Bible Interpretation

In the history of biblical interpretation, four major types of hermeneutics have emerged: the literal, moral, allegorical, and anagogical.

We have touched on hermeneutics on following link: Hermeneutics

However, there are some other major influencers such as a person’s learning style or reasoning method outside of Hermeneutics.

One is a person’s reasoning stype: Deductive, inductive and abductive

  1. Deductive – the conclusions from deductive reasoning are certain provided the premises are true. Deductive reasoning draws specific conclusions from general principles or premises.

Scientists use inductive reasoning to formulate hypothesis and theories, and deductive reasoning when applying them to specific situations such as electrical and electronics principles and mathmatical problems.

Whereas inductive reasoning draws general principles from specific instances, A premise is a previous statement or proposition from which another is inferred or follows as a conclusion. Unlike inductive reasoning, which always involves uncertainty, the conclusions from deductive inference are certain provided the premises are true. Scientists use inductive reasoning to formulate hypothesis and theories, and deductive reasoning when applying them to specific situations.

Deductive reasoning starts with the assertion of a general rule and proceeds from there to a guaranteed specific conclusion. Deductive reasoning moves from the general rule to the specific application: In deductive reasoning, if the original assertions are true, then the conclusion must also be true. For example, math is deductive

Deductive reasoning, also deductive logic, is the process of reasoning from one or more statements (premises) to reach a logical conclusion.[1]

Deductive reasoning goes in the same direction as that of the conditionals, and links premises with conclusions. If all premises are true, the terms are clear, and the rules of deductive logic are followed, then the conclusion reached is necessarily true.

In deductive reasoning there is no epistemic uncertainty.

2. In inductive reasoning, the conclusion is reached by generalizing or extrapolating from specific cases to general rules resulting in a conclusion that has epistemic uncertainty.[2]

The main difference between inductive and deductive reasoning is that inductive reasoning aims at developing a theory while deductive reasoning aims at testing an existing theory.
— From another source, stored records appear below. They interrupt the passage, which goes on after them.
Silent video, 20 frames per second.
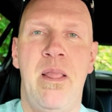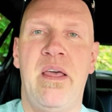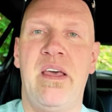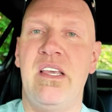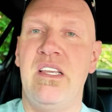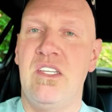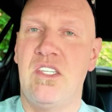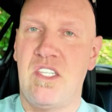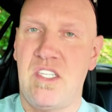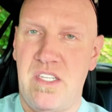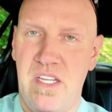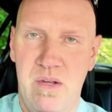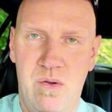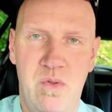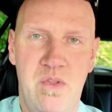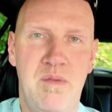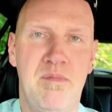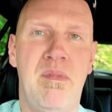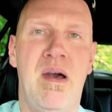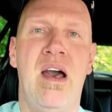He's
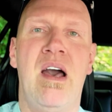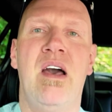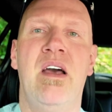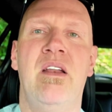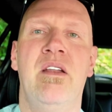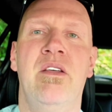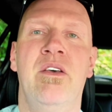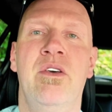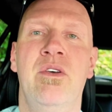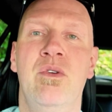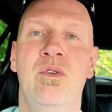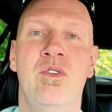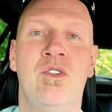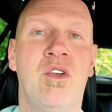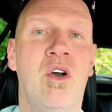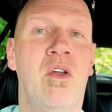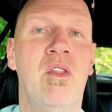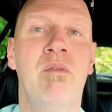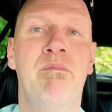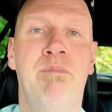still the man who's
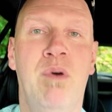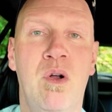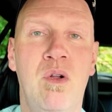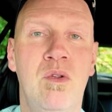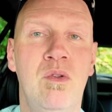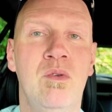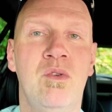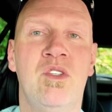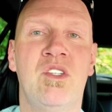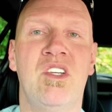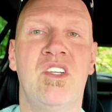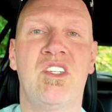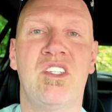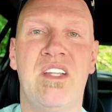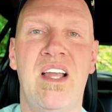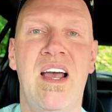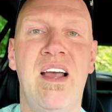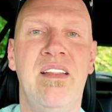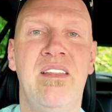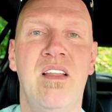got the balls to
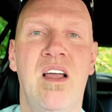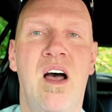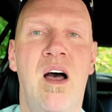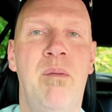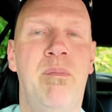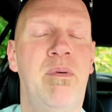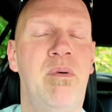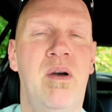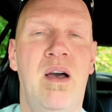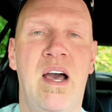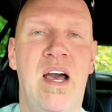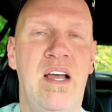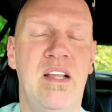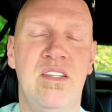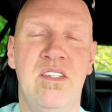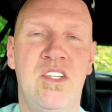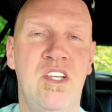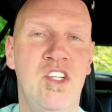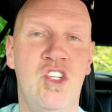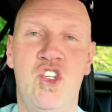stand up
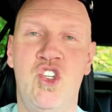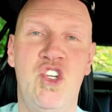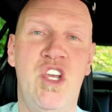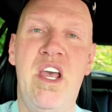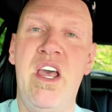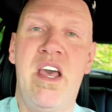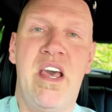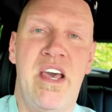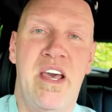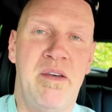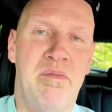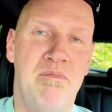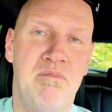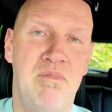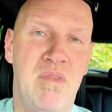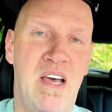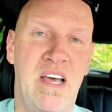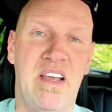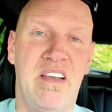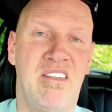and to jeer
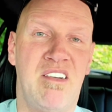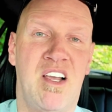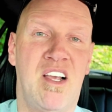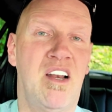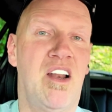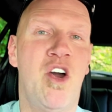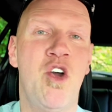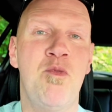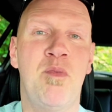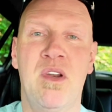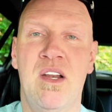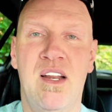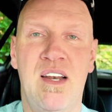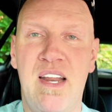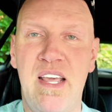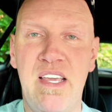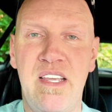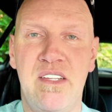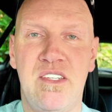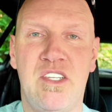at global
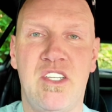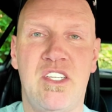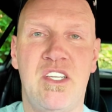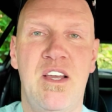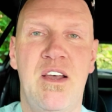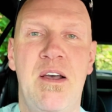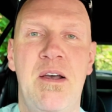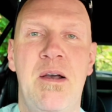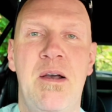elites.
Inductive reasoning moves from specific observations to broad generalizations, and deductive reasoning the other way around.

For example if we take Gen 1:1 as truth

Inductive reasoning (“bottom-up logic”)contrasts with Deductive reasoning (“top-down logic”) : in deductive reasoning, a conclusion is reached reductively by applying general rules which hold over the entirety of a closed domain of discourse, narrowing the range under consideration until only the conclusion(s) remains.
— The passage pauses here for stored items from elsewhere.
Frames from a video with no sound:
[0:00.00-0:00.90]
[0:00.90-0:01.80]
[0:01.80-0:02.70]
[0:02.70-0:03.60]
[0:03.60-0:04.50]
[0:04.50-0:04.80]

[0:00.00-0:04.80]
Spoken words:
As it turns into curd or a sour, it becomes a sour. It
Inductive reasoning: conclusion merely likely

In a good inductive argument, the truth of the premises provides some degree of support for the truth of the conclusion, where this degree-of-support might be measured via some numerical scale.

Inductive reasoning begins with observations that are specific and limited in scope, and proceeds to a generalized conclusion that is likely, but not certain, in light of accumulated evidence. You could say that inductive reasoning moves from the specific to the general. Much scientific research is carried out by the inductive method: gathering evidence, seeking patterns, and forming a hypothesis or theory to explain what is seen.

Conclusions reached by the inductive method are not logical necessities; no amount of inductive evidence guarantees the conclusion. This is because there is no way to know that all the possible evidence has been gathered, and that there exists no further bit of unobserved evidence that might invalidate my hypothesis.

Because inductive conclusions are not logical necessities, inductive arguments are not simply true. Rather, they are cogent (clear, logical, and convincing): that is, the evidence seems complete, relevant, and generally convincing, and the conclusion is therefore probably true. Nor are inductive arguments simply false; rather, they are not cogent.

Deductive reasoning differs from abductive reasoning by the direction of the reasoning relative to the conditionals. Deductive reasoning goes in the same direction as that of the conditionals, whereas abductive reasoning goes in the opposite direction to that of the conditionals.

3. Abductive reasoning: Is taking your best shot
Abductive reasoning typically begins with an incomplete set of observations and proceeds to the likeliest possible explanation for the set. Abductive reasoning yields the kind of daily decision-making that does its best with the information at hand, which often is incomplete.

A medical diagnosis is an application of abductive reasoning: given this set of symptoms, what is the diagnosis that would best explain most of them? Likewise, when jurors hear evidence in a criminal case, they must consider whether the prosecution or the defense has the best explanation to cover all the points of evidence. While there may be no certainty about their verdict, since there may exist additional evidence that was not admitted in the case, they make their best guess based on what they know

While cogent (clear, logical, and convincing) inductive reasoning requires that the evidence that might shed light on the subject be fairly complete, whether positive or negative, abductive reasoning is characterized by lack of completeness, either in the evidence, or in the explanation, or both.